E’ morto Sergio Staino. E’ morto l’altro ieri. E’ morto a 83 anni. Staino era il papà di Bobo, vecchio spelacchiato militante del Pci, tormentato e idealista, bistrattato e spaesato. Staino era vignettista e fumettista, giornalista e direttore, sceneggiatore e regista, in una sola parola, a suo modo, artista. Staino ha collaborato con periodici (da “Linus” a “Cuore”) e quotidiani (dal “Messaggero” alla “Stampa” e all’”Avvenire”), li ha diretti (da “Tango” a “l’Unità”), ha lavorato per la tv (“Cielito lindo” con Claudio Bisio) e per il cinema (“Cavalli si nasce” e “Non chiamarmi Omar”).
Staino aveva anche una gran passione per il ciclismo.

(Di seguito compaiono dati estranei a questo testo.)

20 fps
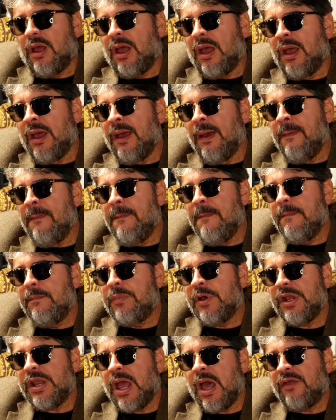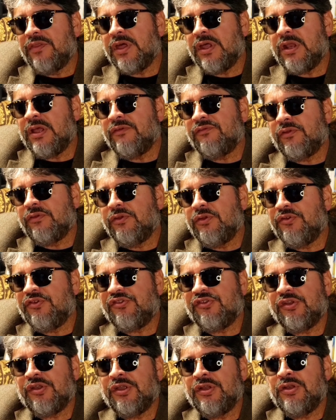but how that
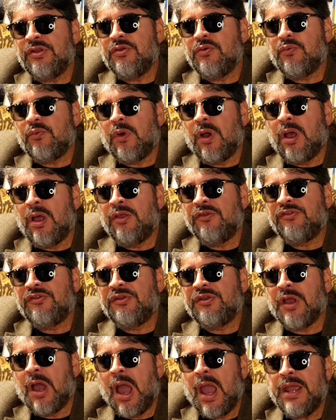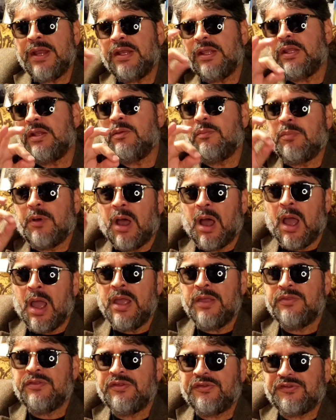evolution was guided
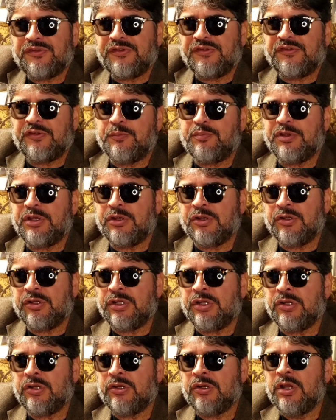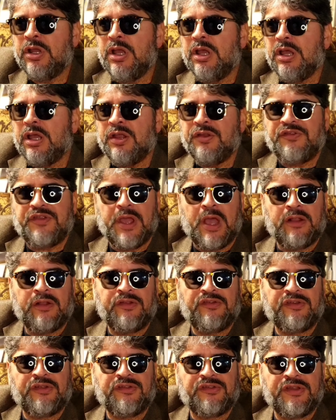by this superior
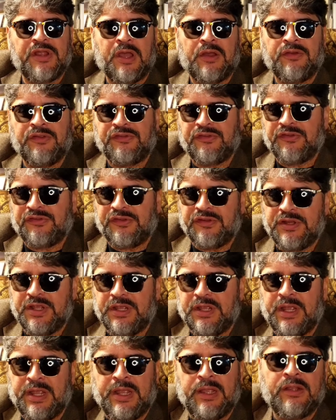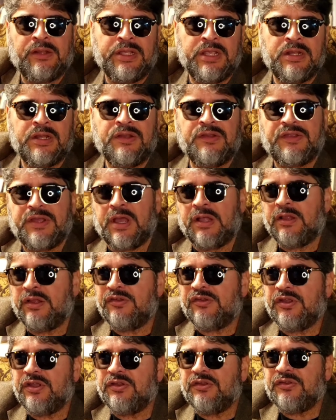intelligence. Now, is this an alien
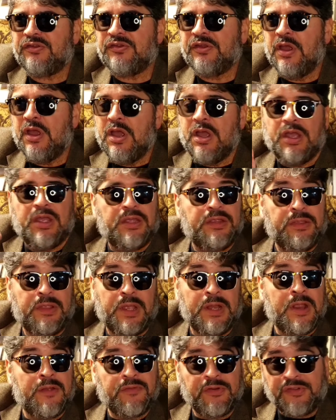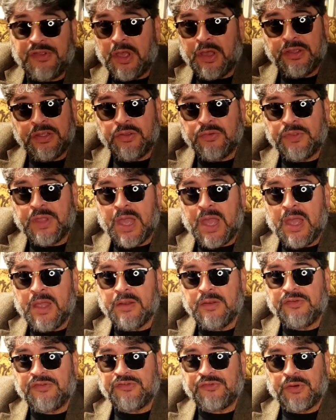intelligence? They never tell you
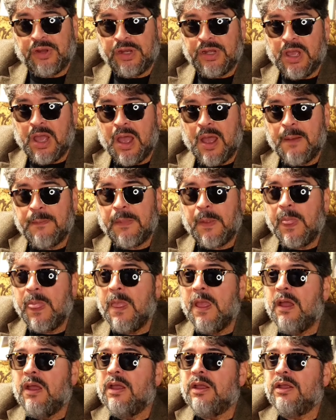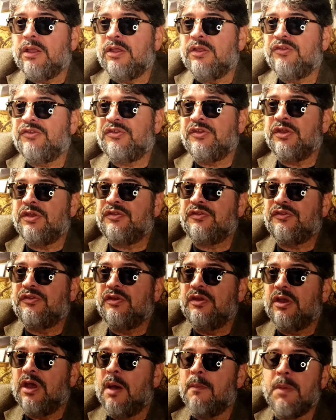that straight up. Is it
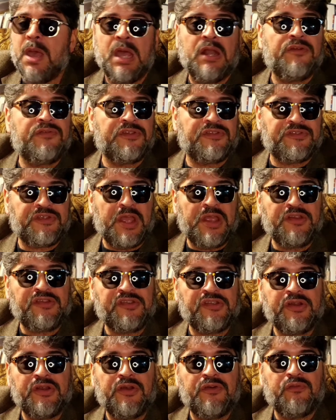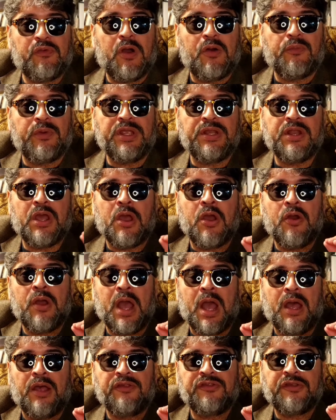a manifestation of what we
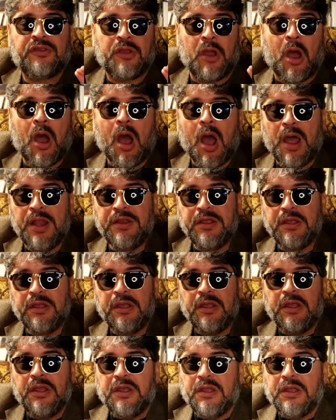know as God?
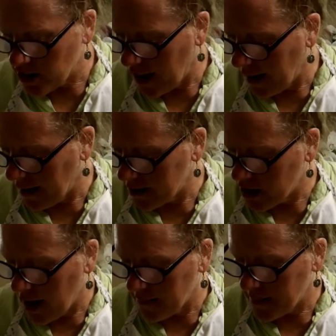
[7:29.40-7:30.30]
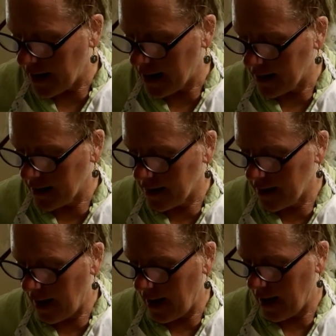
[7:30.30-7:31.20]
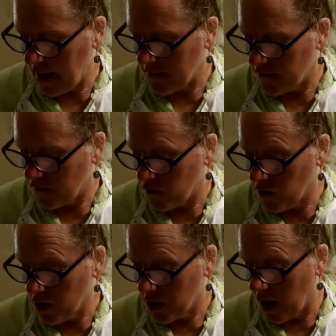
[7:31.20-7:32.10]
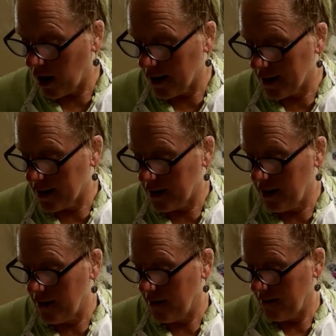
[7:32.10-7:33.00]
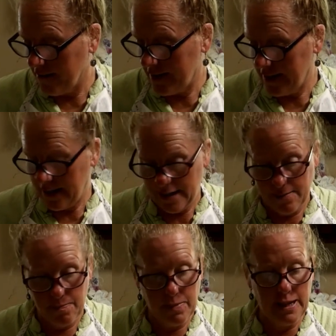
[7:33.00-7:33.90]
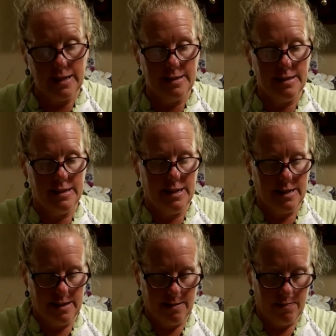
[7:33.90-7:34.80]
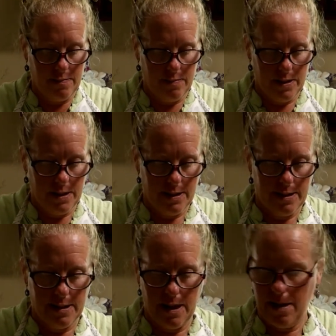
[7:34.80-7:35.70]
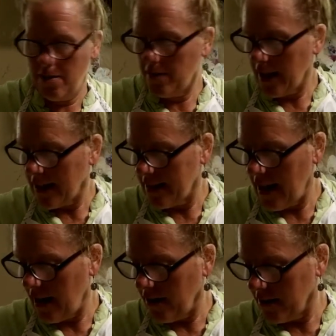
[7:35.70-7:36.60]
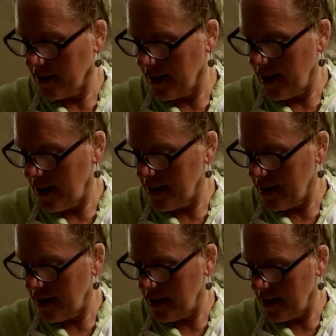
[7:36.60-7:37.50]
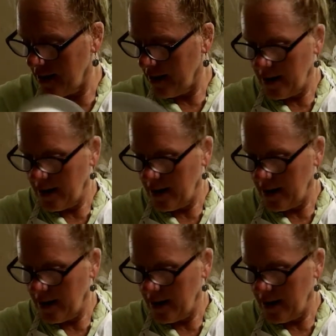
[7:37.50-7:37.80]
cho chopped onion and four garlic cloves minced. So we got that all together.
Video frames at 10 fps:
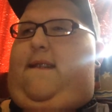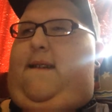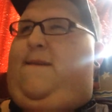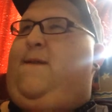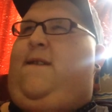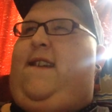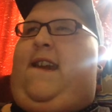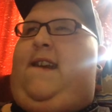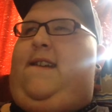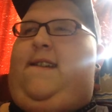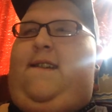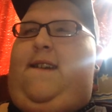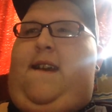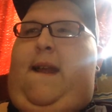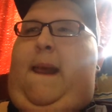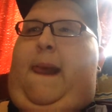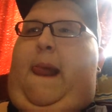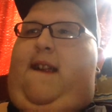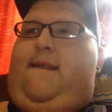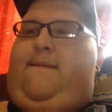I'm 20,
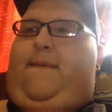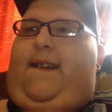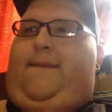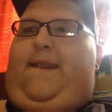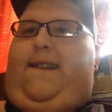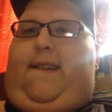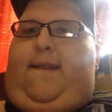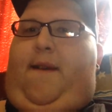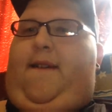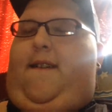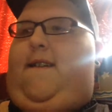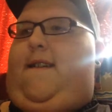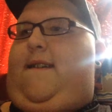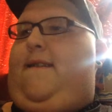but I've been a smoker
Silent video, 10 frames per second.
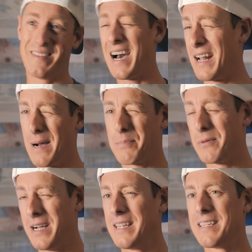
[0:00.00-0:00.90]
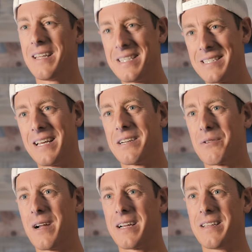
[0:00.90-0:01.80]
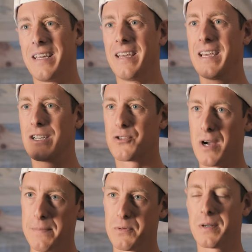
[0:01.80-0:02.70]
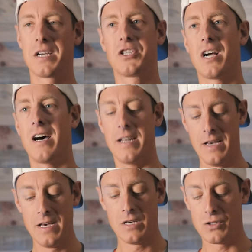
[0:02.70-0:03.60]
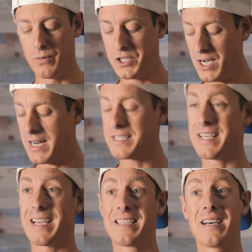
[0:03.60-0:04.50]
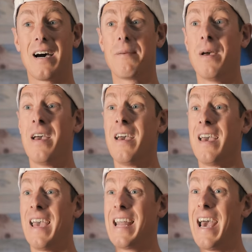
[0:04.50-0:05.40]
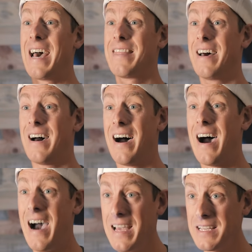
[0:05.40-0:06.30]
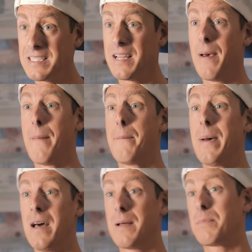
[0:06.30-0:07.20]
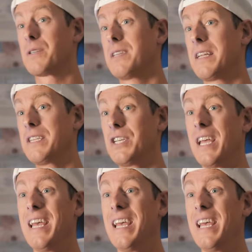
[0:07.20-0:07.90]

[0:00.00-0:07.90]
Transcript: not operating the lead sled correctly. It dropped when I shot. So we shot it a second time. It had the highest pellet percentage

Un giorno me la raccontò per la rivista BC cominciando da qui: “Domenica 18 aprile 1948. La data è certa: quel giorno si tenevano le elezioni politiche per rinnovare Camera e Senato. Da una parte la Democrazia Cristiana, presieduta da Alcide De Gasperi, dall’altra il Fronte democratico popolare, che univa Partito comunista e Partito socialista, e il cui leader era Palmiro Togliatti. Noi si andava tutti – il nonno, il papà, la mamma, anch’io, che di anni non ne avevo ancora compiuti otto – vicino a Firenze, a votare, in bicicletta, in fila indiana. Strada facendo, ci superò un camion, carico di uomini e donne, lavoratori, che cantavano ‘Avanti o popolo, alla riscossa, bandiera rossa, bandiera rossa’. Uno di questi uomini ci apostrofò: ‘Signoroni!’ E aggiunse: ‘Da domani si cambia, la bicicletta la si prende noi’. Perché a quel tempo si era così poveri che la bicicletta era un lusso. Il nonno rimase zitto, forse sorpreso, forse imbarazzato, forse impossibilitato, in quel momento, a spiegare. Perché anche la mia famiglia andava a votare, compatta, per il Partito comunista. Il giorno dopo, quando annunciarono la vittoria della Democrazia Cristiana, in casa nostra tutti piangevano, tranne me. Avevo salvato la mia bicicletta. Mi era stata regalata dal nonno ed era stata ridipinta, ovviamente, di rosso”.
Il 1948 era anche l’anno in cui Gino Bartali rivinse il Tour de France a 10 anni dalla prima vittoria. Ancora Staino: “Mi vantavo di avere i polpacci alti come quelli di Bartali. Mi ero innamorato di una bionda, ai giardinetti vicino a Fiesole, e in bici andavo avanti e indietro, fra evoluzioni e acrobazie, quando rovinai tutto, anche me, in un ruzzolone. Mi sbucciai, mi ferii, e lei scoppiò a ridere. Fine del corteggiamento”. Ma non fine della bici. “La usavo per andare al lavoro o in gita, la mattina presto, con la cesta di metallo e la merenda”.
Dopo Bartali, Staino visse la stagione, più breve, di Gastone Nencini: “Era ‘il Leone del Mugello’, di Barberino del Mugello, anzi, di Bilancino di Barberino del Mugello. Nel 1957 vinse il Giro d’Italia e due tappe del Tour de France, nel 1958 due tappe al Giro e una al Tour. Così, quando proprio in quegli anni cominciai a girare l’Europa in autostop, Nencini era il mio lasciapassare, il mio passaporto. E nel 1960 mi trovavo ad Aquisgrana, in Germania al confine con la Francia, alle prese con i doganieri, quando Nencini trionfò al Tour de France”.
Al Giro e al Tour Staino sarebbe tornato con Andrea Satta, a vedere, anche se la vista lo stava abbandonando, e a disegnare, dunque a raccontare la corsa. “Vignetta. Bobo domanda quanto incida la chimica nel Tour. Gli risponde un corridore, borraccia in mano e cappellino alla belga con la visiera sulla nuca: ‘Poco, al massimo quanto la tv nella politica italiana’”. E alla bicicletta Staino sarebbe tornato con il libro ‘I Riciclisti’, scritto da Satta per Ediciclo: “La bicicletta è di sinistra: uno strumento politico, capace di opporsi alle grandi compagnie petrolifere e alle multinazionali, un modo per ridurre l’impatto ambientale e vedere il mondo con uno sguardo diverso”. Come il suo.